*** Block opens ***

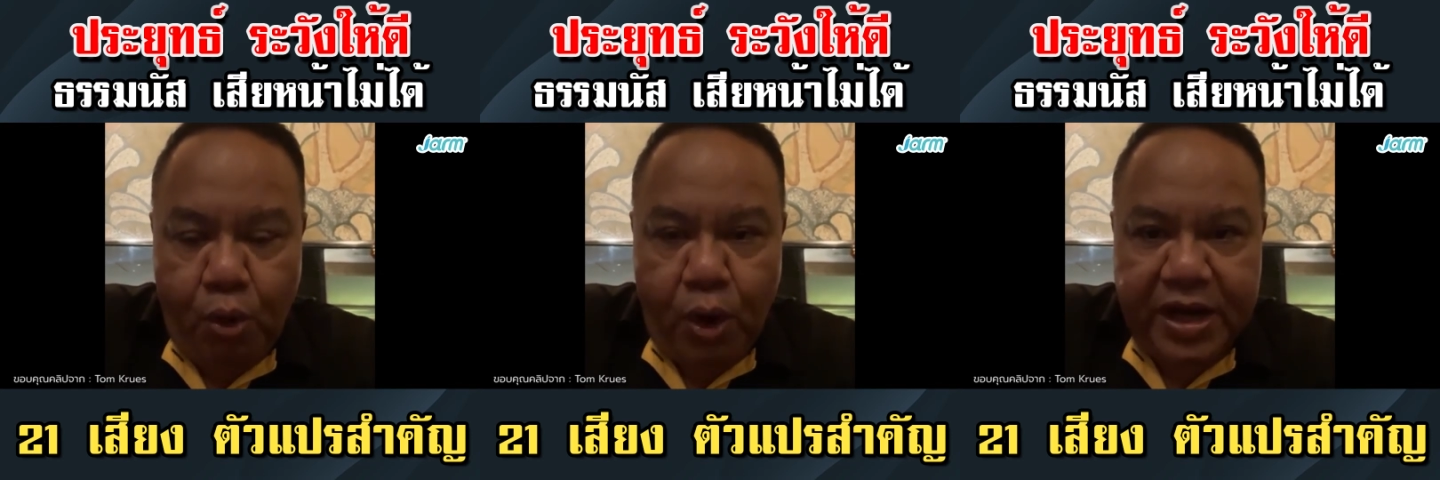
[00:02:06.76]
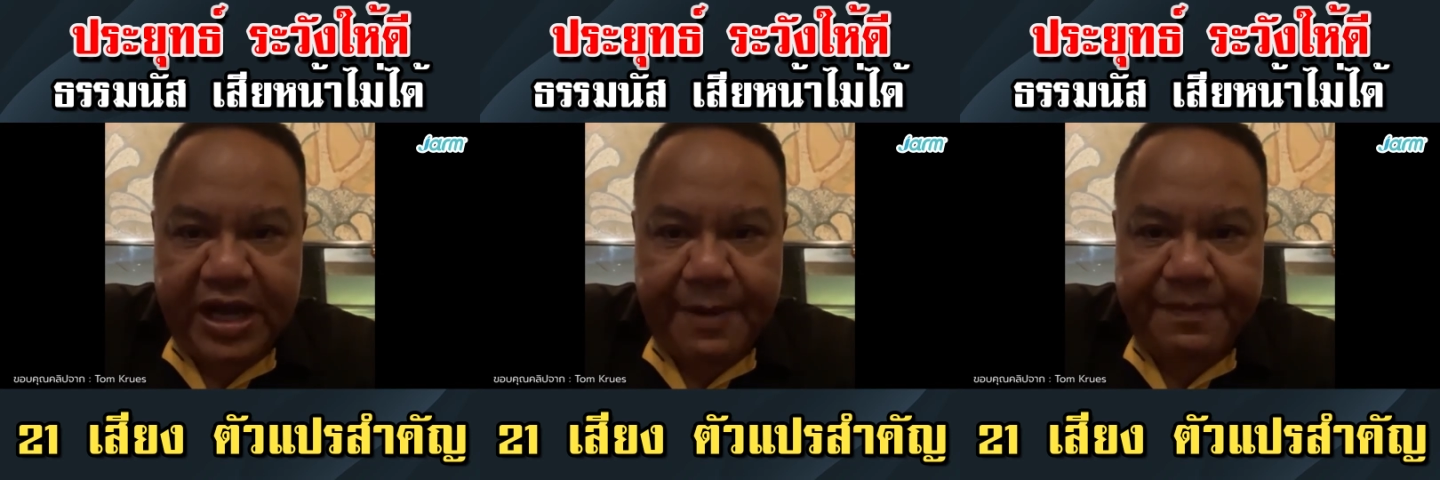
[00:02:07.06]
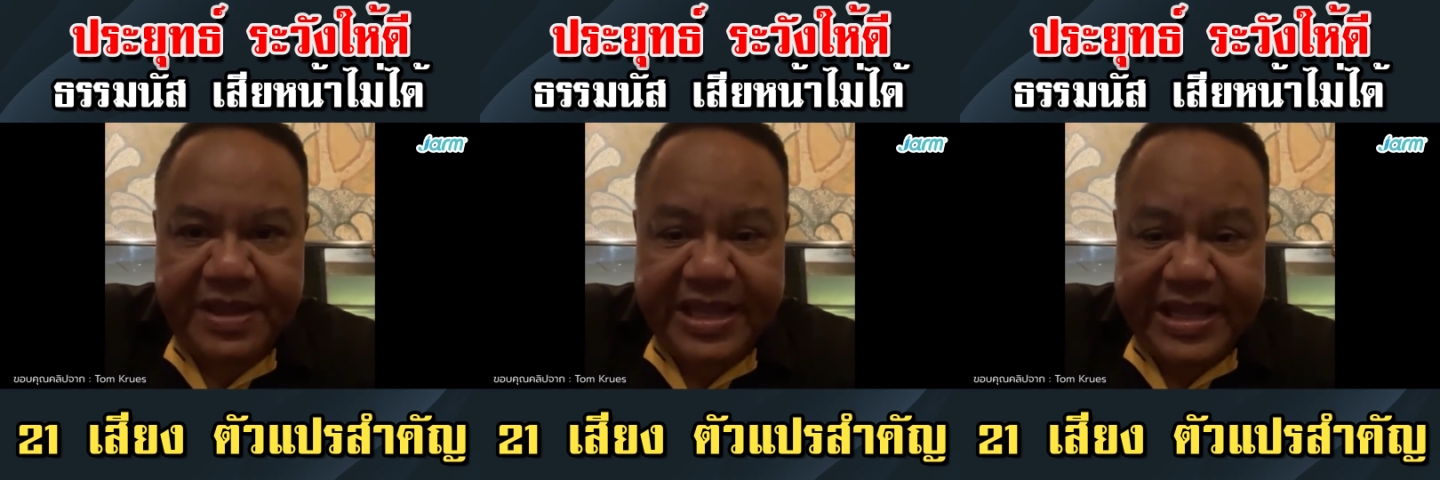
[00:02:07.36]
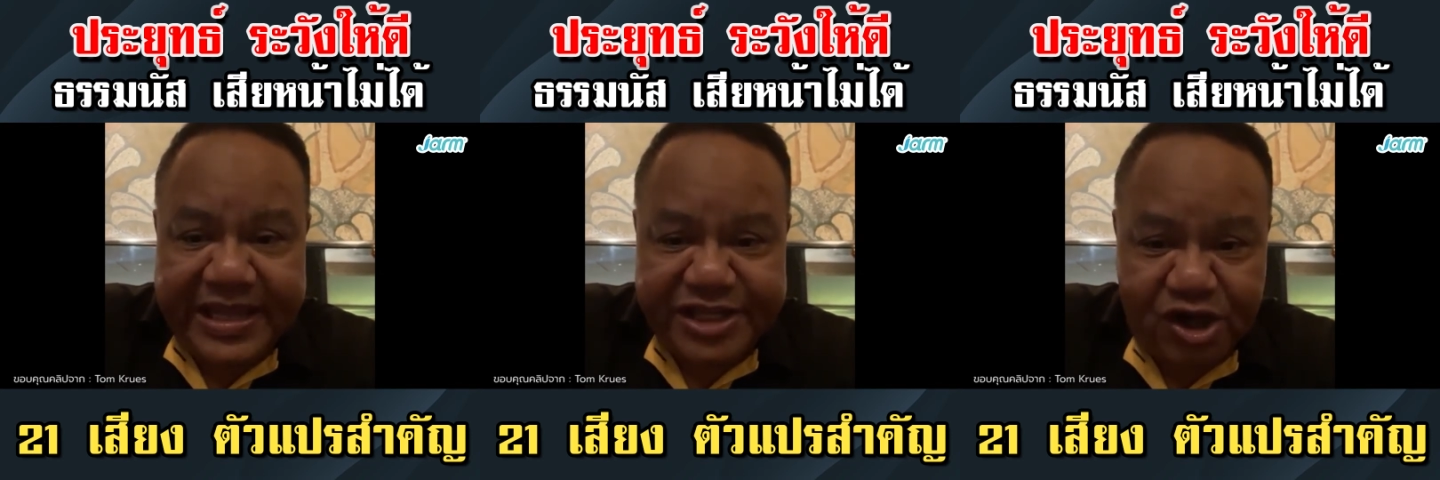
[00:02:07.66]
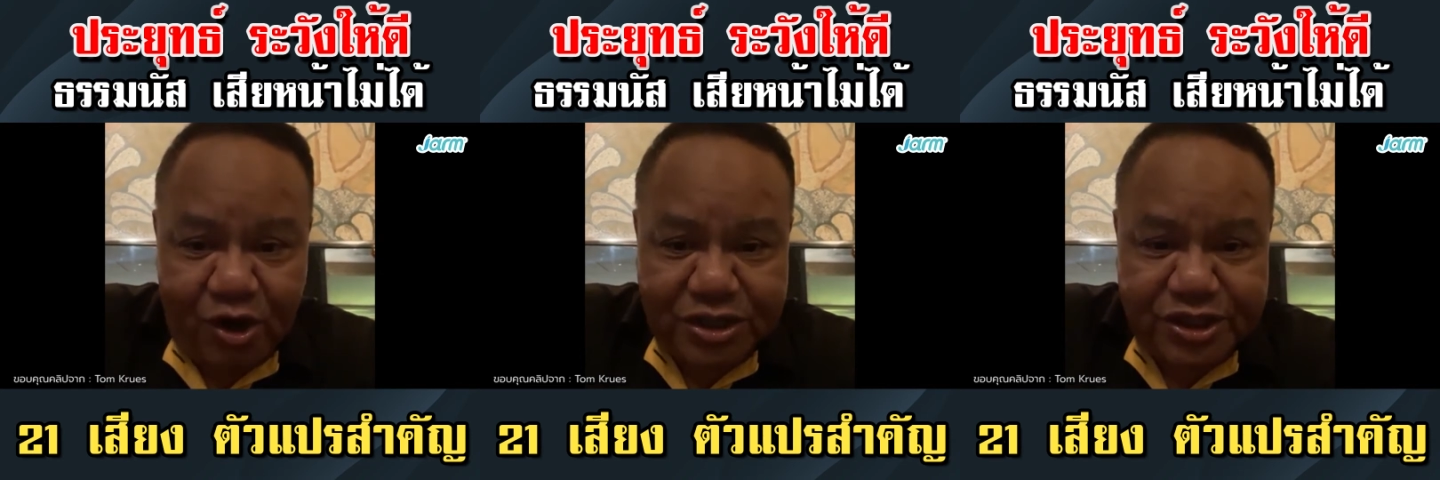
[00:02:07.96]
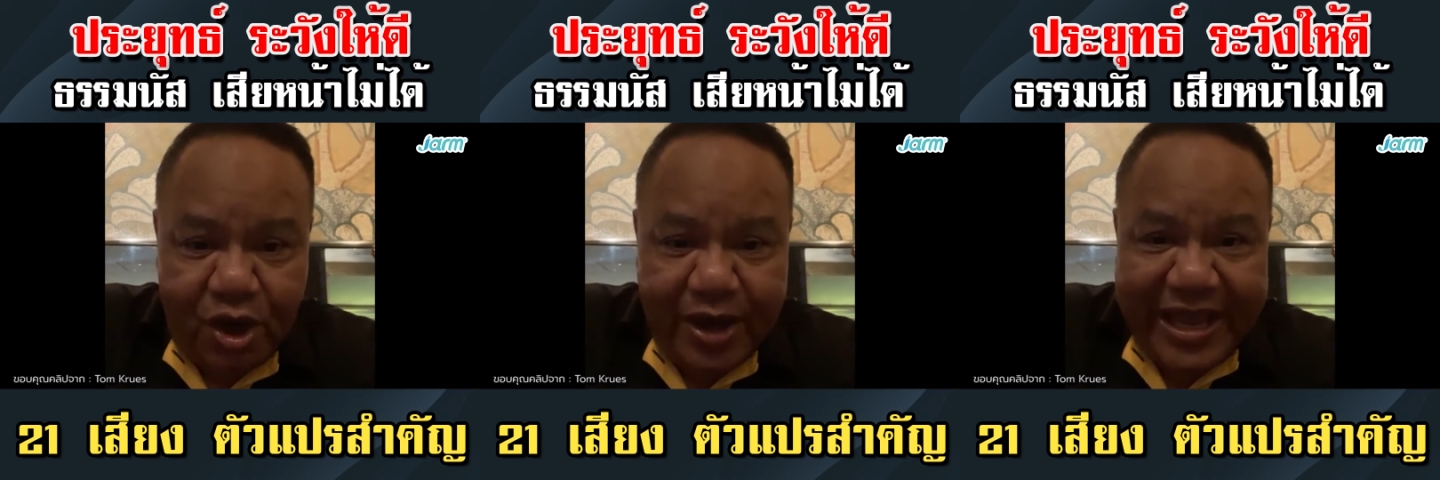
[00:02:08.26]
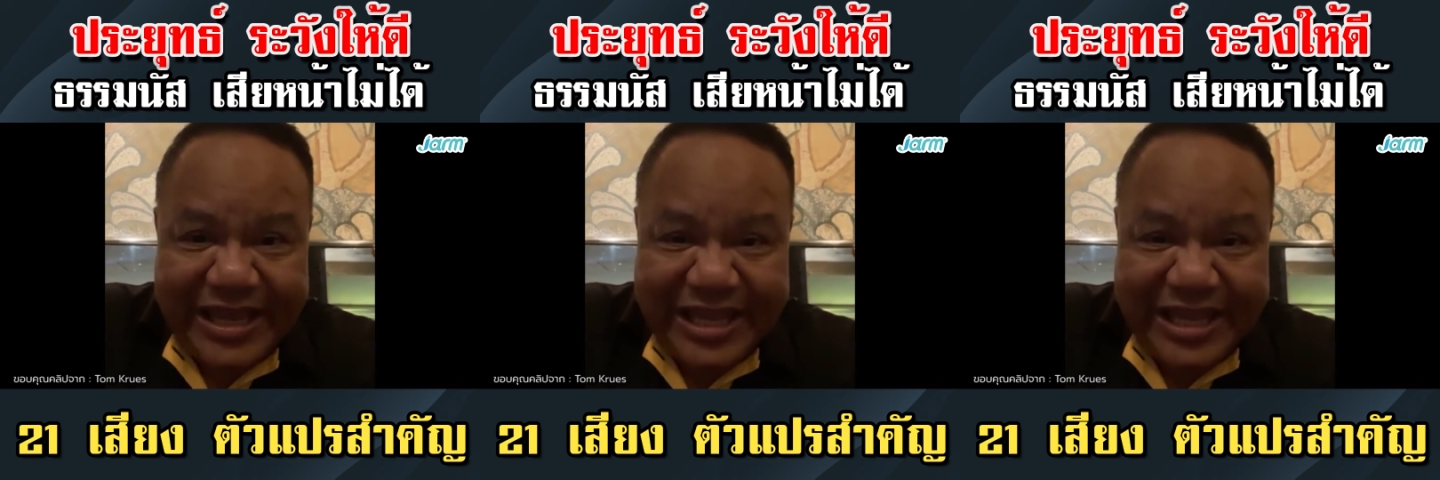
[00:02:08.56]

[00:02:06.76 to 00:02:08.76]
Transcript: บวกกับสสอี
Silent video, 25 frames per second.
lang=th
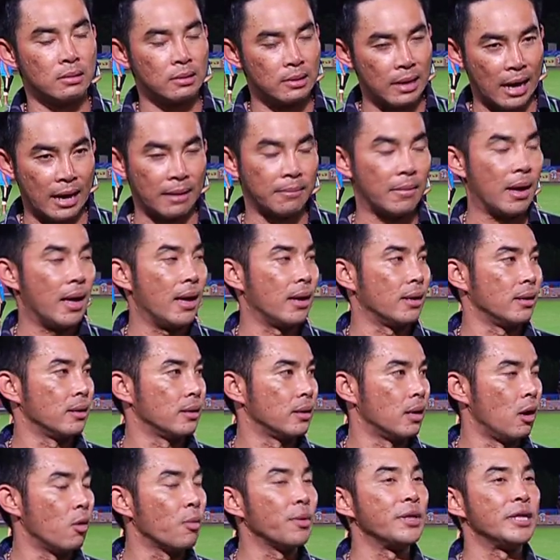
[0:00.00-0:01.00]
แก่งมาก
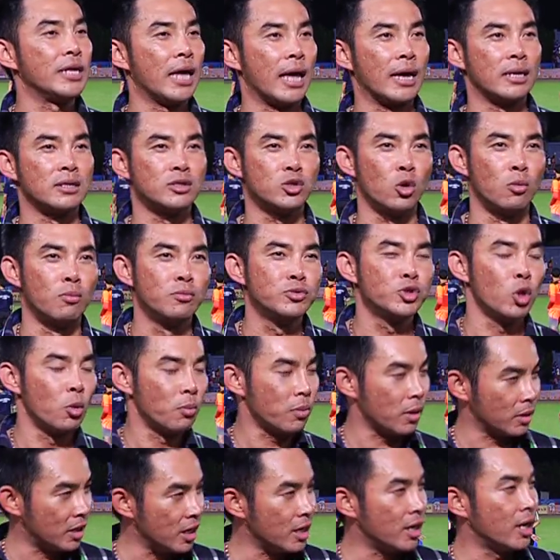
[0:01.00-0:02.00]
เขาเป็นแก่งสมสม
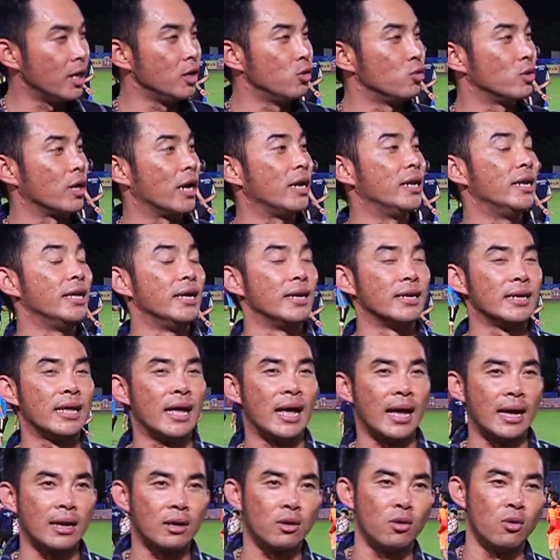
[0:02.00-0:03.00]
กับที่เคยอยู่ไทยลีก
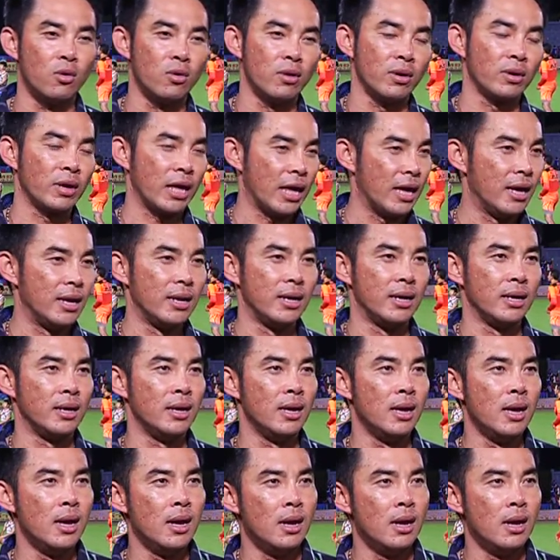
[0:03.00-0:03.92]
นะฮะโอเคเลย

*** Block closes ***

Lines from the one containing "[00:02:06.76 to 00:02:08.76]" through the end of the listing, both included, are to be restated exactly, and pictures are to be left out.

[00:02:06.76 to 00:02:08.76]
Transcript: บวกกับสสอี
Silent video, 25 frames per second.
lang=th
[0:00.00-0:01.00]
แก่งมาก
[0:01.00-0:02.00]
เขาเป็นแก่งสมสม
[0:02.00-0:03.00]
กับที่เคยอยู่ไทยลีก
[0:03.00-0:03.92]
นะฮะโอเคเลย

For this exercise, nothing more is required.